USP11 is reduced and correlates with PTEN in human cancers
The tumor-suppressive role of USP11 identified above prompted us to evaluate USP11 expression in cancer patients. Interestingly, a recent transcriptome profiling analysis of human prostate cancer44,45 revealed that USP11 transcript expression was downregulated in primary prostate tumors, and its reduction was closely associated with tumor aggressiveness (Fig. 5a). Downregulation of USP11 was also observed in human breast tumors46 (Fig. 5b). We further confirmed the clinical significance of USP11 downregulation through a cancer patient survival analysis drawn from another available database (http://kmplot.com/analysis/)31 (Fig. 5c), which suggests that its repression may impact neoplastic malignancies and clinical outcomes.
To determine the clinical relevance of PTEN regulation by USP11, we studied tumor tissue microarrays (TMAs) of human prostate cancer and triple-negative breast cancer (TNBC) samples. First, the fluorescence in situ hybridization (FISH) analysis of PTEN DNA status revealed that in our prostate and TNBC TMAs, 85.3% (99 of 116) and 83.5% (86 of 103) had two copies of PTEN, respectively (while 13 and 16.5% were hemizygous, 1.7 and 0% exhibited homozygous loss) (Fig. 5d). We then examined whether USP11 expression levels correlated with PTEN protein levels in the TMAs of 99 prostate cancer and 86 TNBC cases presenting two copies of the PTEN gene. Notably, an immunohistochemical analysis of human prostate tumors demonstrated a statistically significant positive correlation (r = 0.385, p = 0.012) between USP11 and PTEN protein levels, as 72.9% (35 of 48) of the tumors with low USP11 expression also exhibited low PTEN expression (Fig. 5e). Similarly, a highly positive correlation (r = 0.435, p = 0.008) was observed between USP11 and PTEN protein levels in TNBC samples, as 68.1% (32 of 47) of tumors with low USP11 expression also displayed low PTEN expression. Taken together, these results suggest that in a significant fraction of human malignant tumors, USP11 is downregulated, and a reduced USP11 expression can function as a mechanism of PTEN inactivation in the absence of PTEN genomic loss.
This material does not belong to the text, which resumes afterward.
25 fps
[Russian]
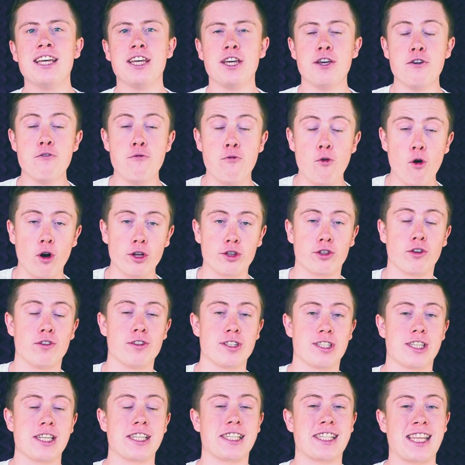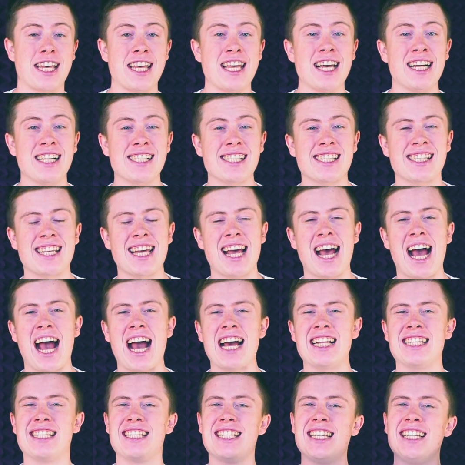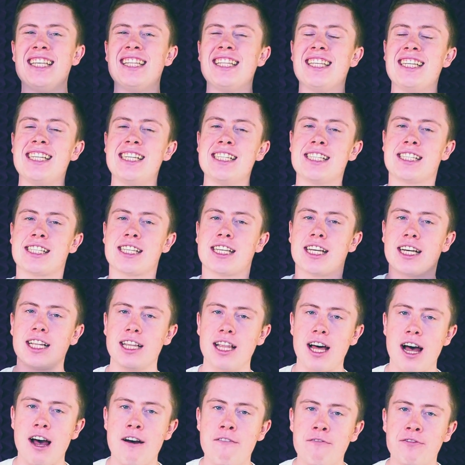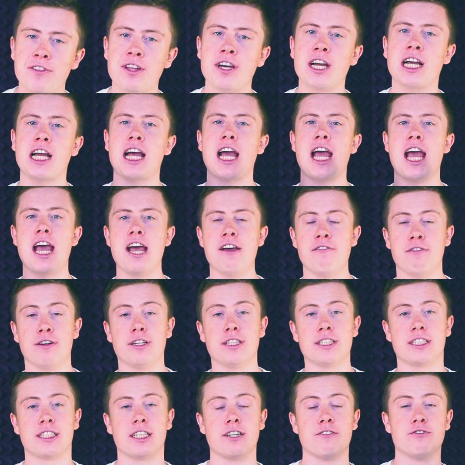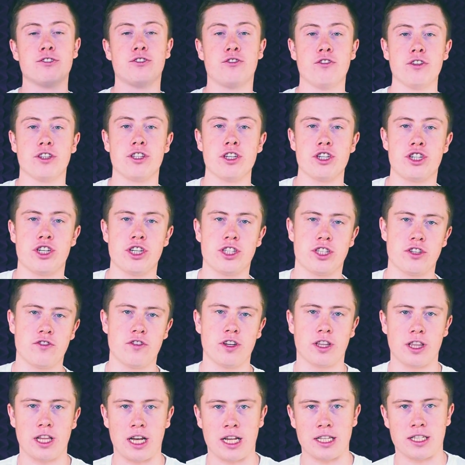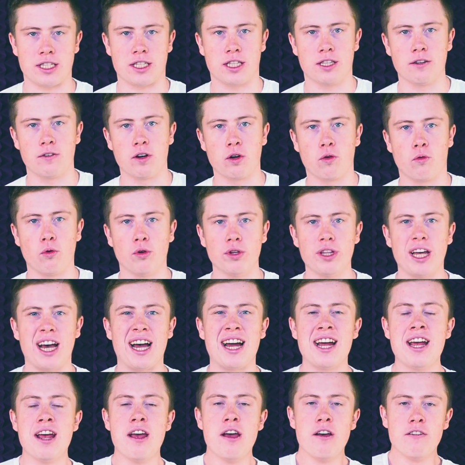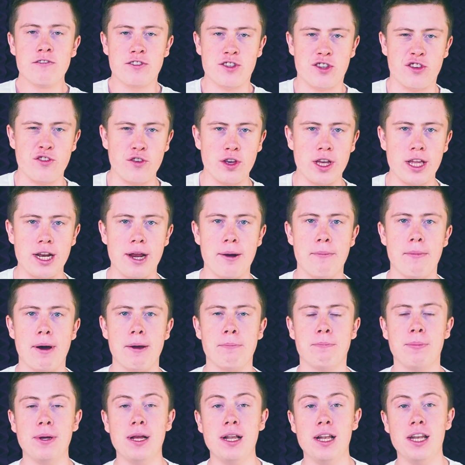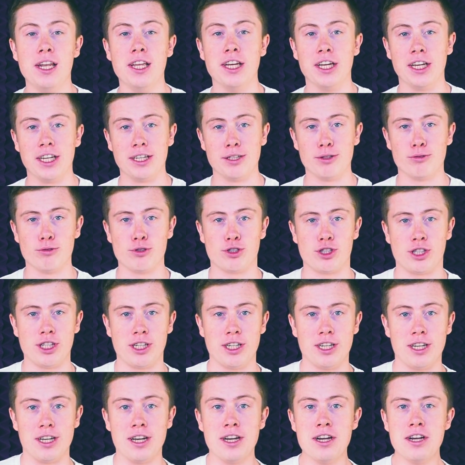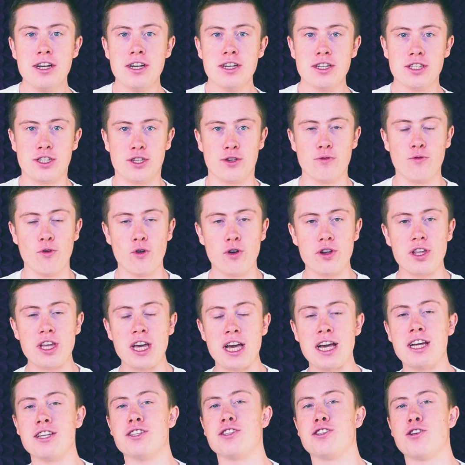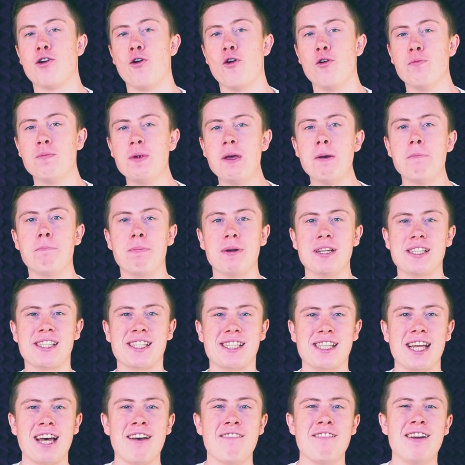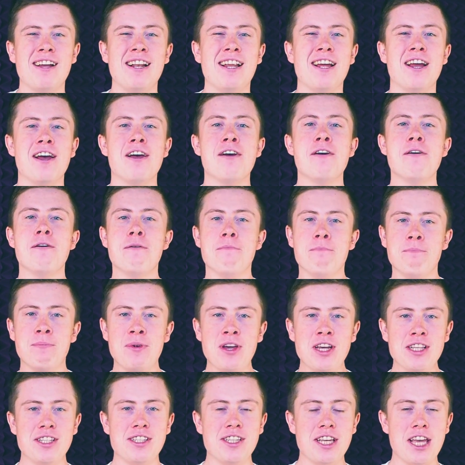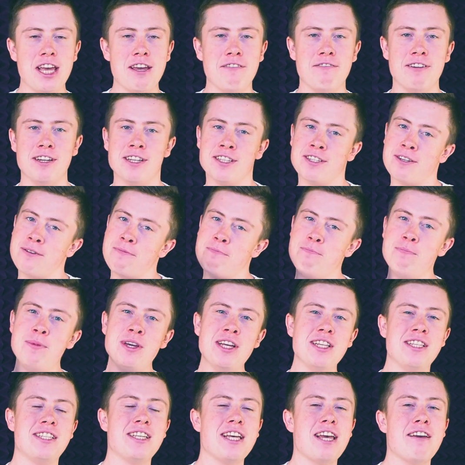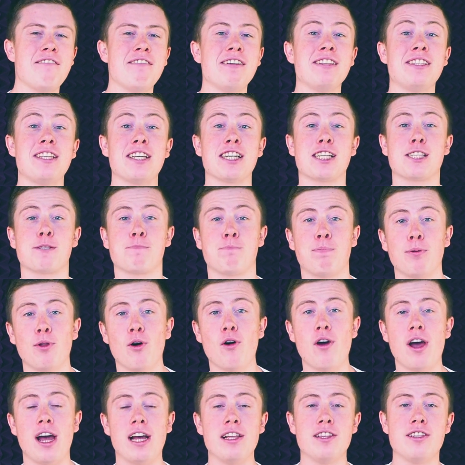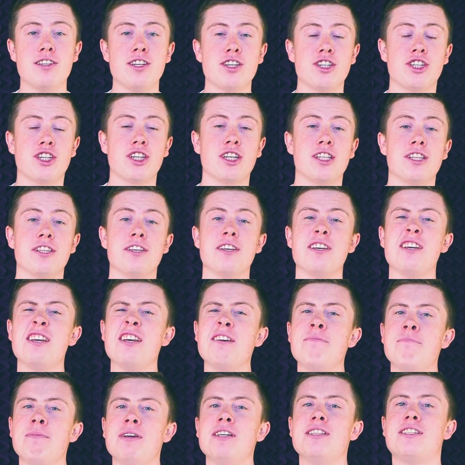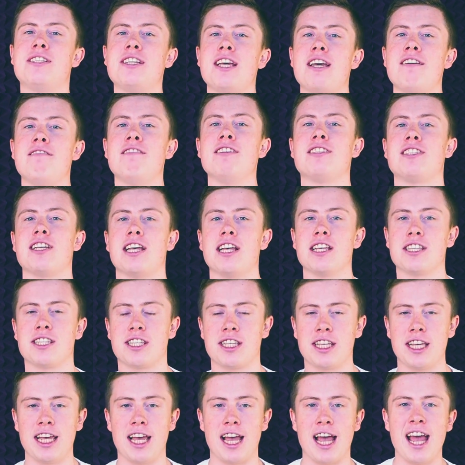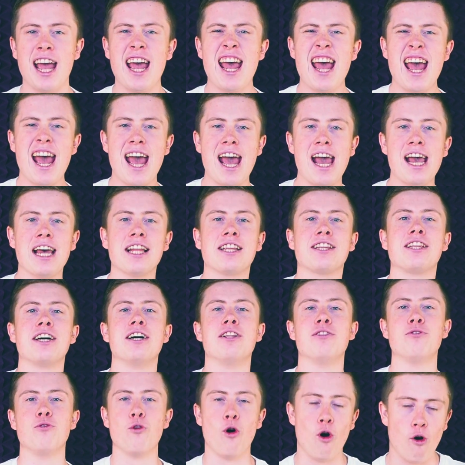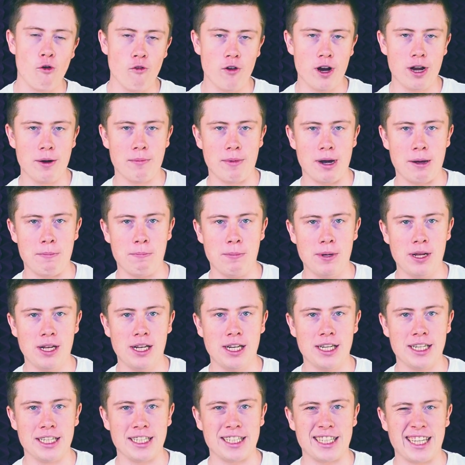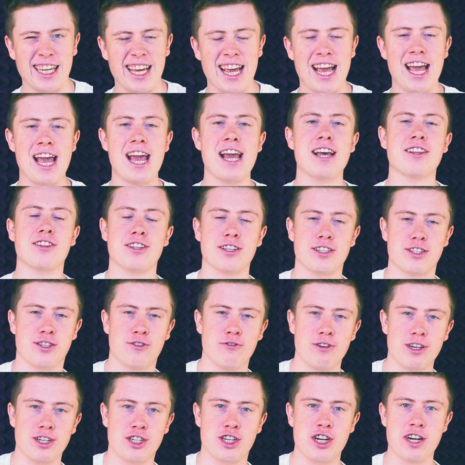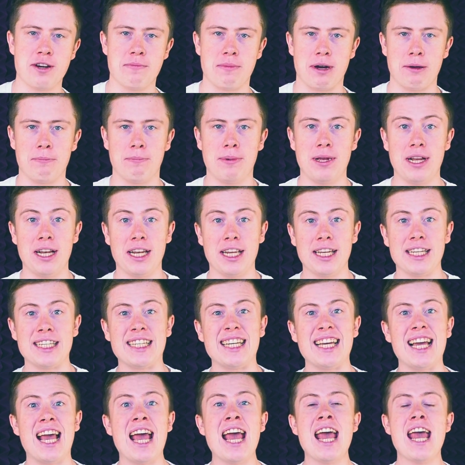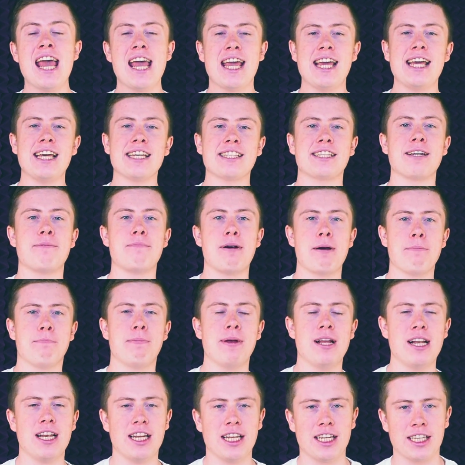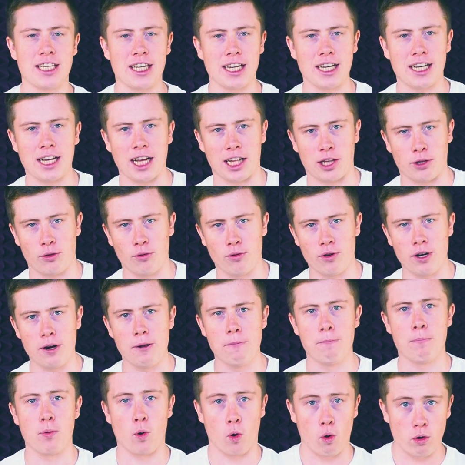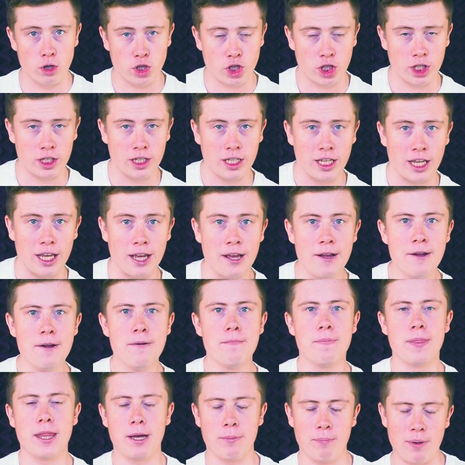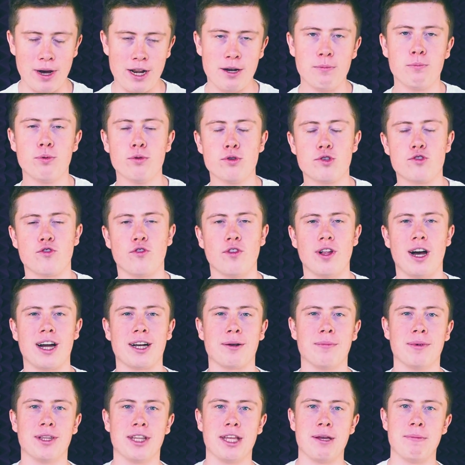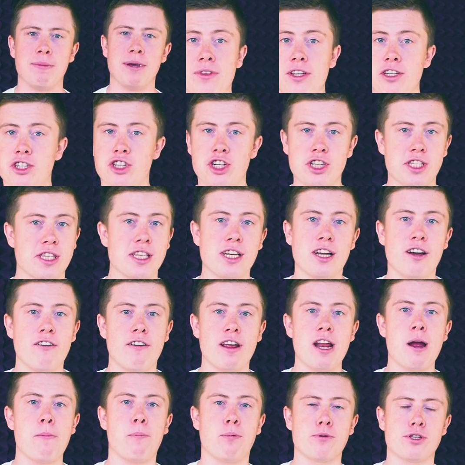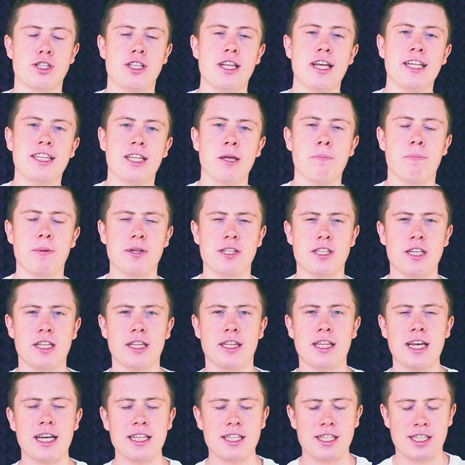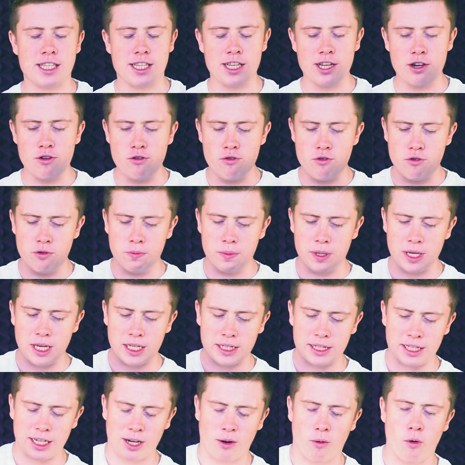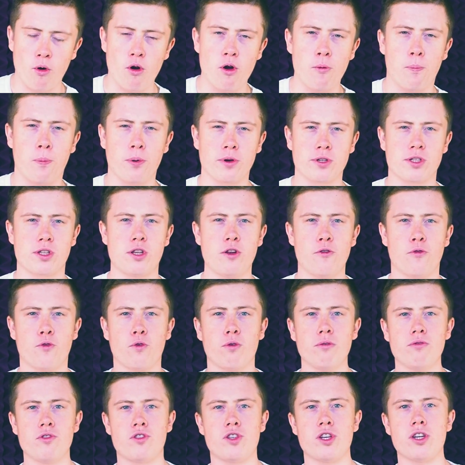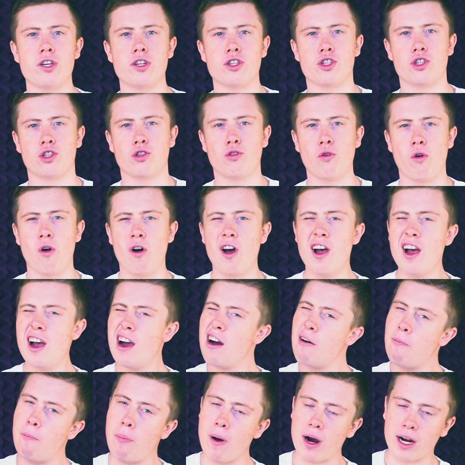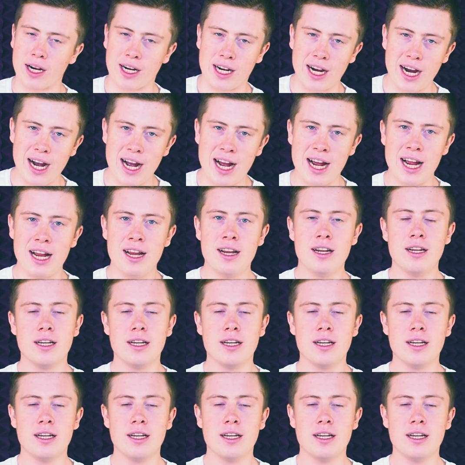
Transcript: и вот он, состоялся один из главных эвентов 2019 года в сфере мобильной индустрии. Сегодня Xiaomi представили Mi 9, Mi 9 Explorer Edition и Mi 9 SE. Это новые мобильники, это свежие мобильники, и это мобильники, которые брошены на борьбу с флагманами. И, честно говоря, после этой презентации у меня такое послевкусие, что пока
USP11-mediated cell density-dependent PTEN regulation
To date, great progress has been made in understanding the cellular functions of PTEN, but the mechanisms of its physiological regulation have not been fully established. Normal cells generally cease proliferation upon reaching confluence, a phenomenon referred to as cell contact inhibition;47 however, the activation of oncogenes and the inactivation of tumor suppressor genes can prevent contact inhibition48. We thus tested the effect of cell density on USP11-mediated PTEN regulation. Intriguingly, PTEN expression was greatly increased in both primary and transformed MEFs grown at a high cell density (Fig. 6a). The observed elevation of PTEN at a high cell density was not due to an increased rate of Pten transcription, as Pten mRNA remained the same regardless of cell density (Fig. 6b). Moreover, the PTEN protein turnover rate was higher in sparse cells, and endogenous PTEN immunoprecipitates showed a heavier poly-ubiquitination pattern in cells with a low density than in those with a high density (Fig. 6c, d). We next tested the effect of cell density on USP11-mediated PTEN regulation. Surprisingly, the mRNA levels of USP11, but not of any other known PTEN DUBs, including HAUSP (also known as USP7), USP13, and OTUD317,19,20, were far higher in dense cells than in sparse cells (Fig. 6e, f). By characterizing the outcomes by growing sparse cultures in conditioned media from the dense cultures, we verified that the observed increases in PTEN and USP11 levels were not likely associated with autocrine effects, build-up of metabolites, or changes in pH in culture media (Supplementary Fig. 8a). More importantly, the depletion of USP11 impaired high density-induced PTEN upregulation (Fig. 6g), suggesting that cell density controls the physiological levels of PTEN protein, at least in part, through the transcriptional modulation of USP11.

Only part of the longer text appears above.